What is being asked:
One exact copy of the listing is needed. It should contain no pictures.

------ Input data ------

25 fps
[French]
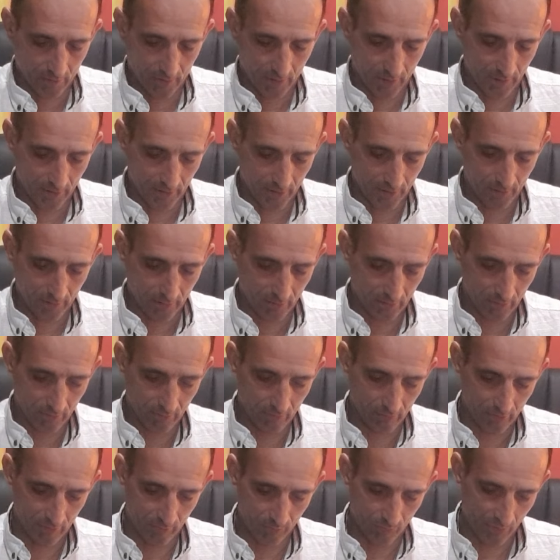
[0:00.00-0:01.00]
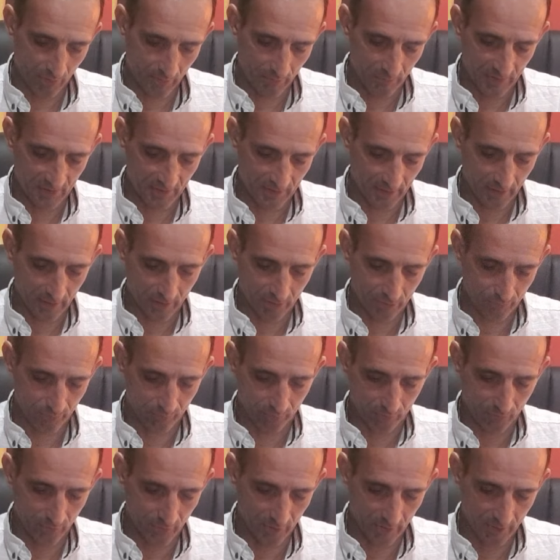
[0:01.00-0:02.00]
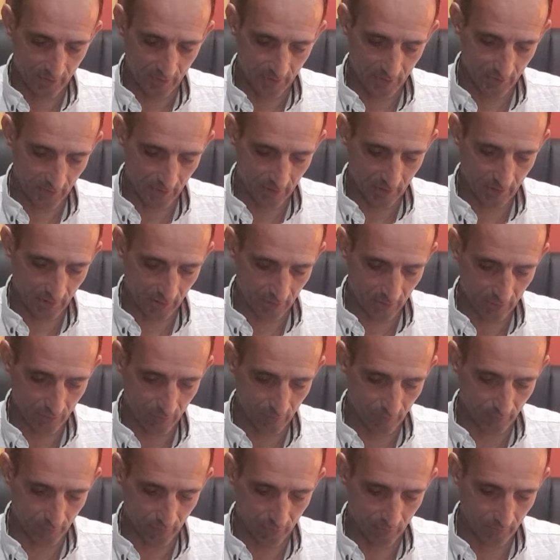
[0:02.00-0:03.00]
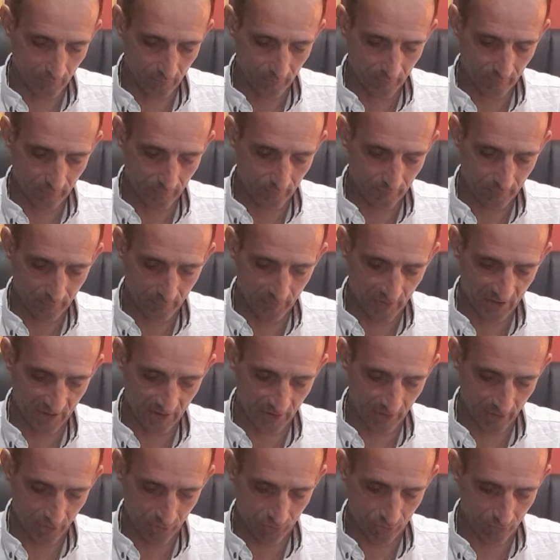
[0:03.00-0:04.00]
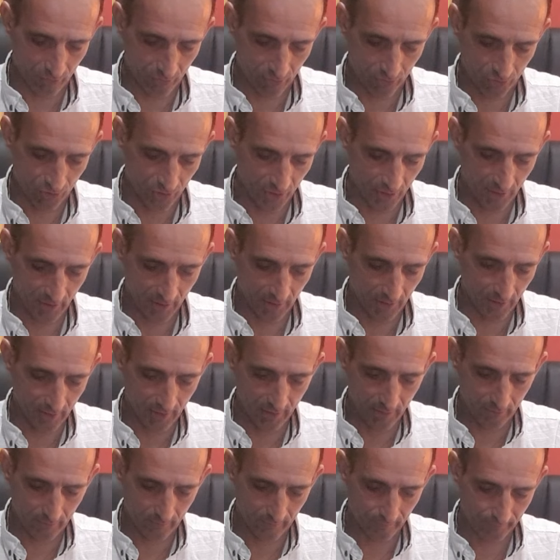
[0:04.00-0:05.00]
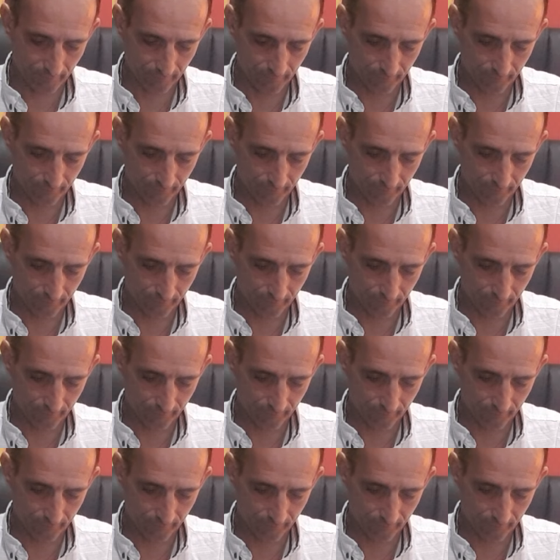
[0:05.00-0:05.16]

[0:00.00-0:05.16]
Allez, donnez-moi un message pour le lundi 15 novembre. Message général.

------

Task answer:
25 fps
[French]
[0:00.00-0:01.00]
[0:01.00-0:02.00]
[0:02.00-0:03.00]
[0:03.00-0:04.00]
[0:04.00-0:05.00]
[0:05.00-0:05.16]

[0:00.00-0:05.16]
Allez, donnez-moi un message pour le lundi 15 novembre. Message général.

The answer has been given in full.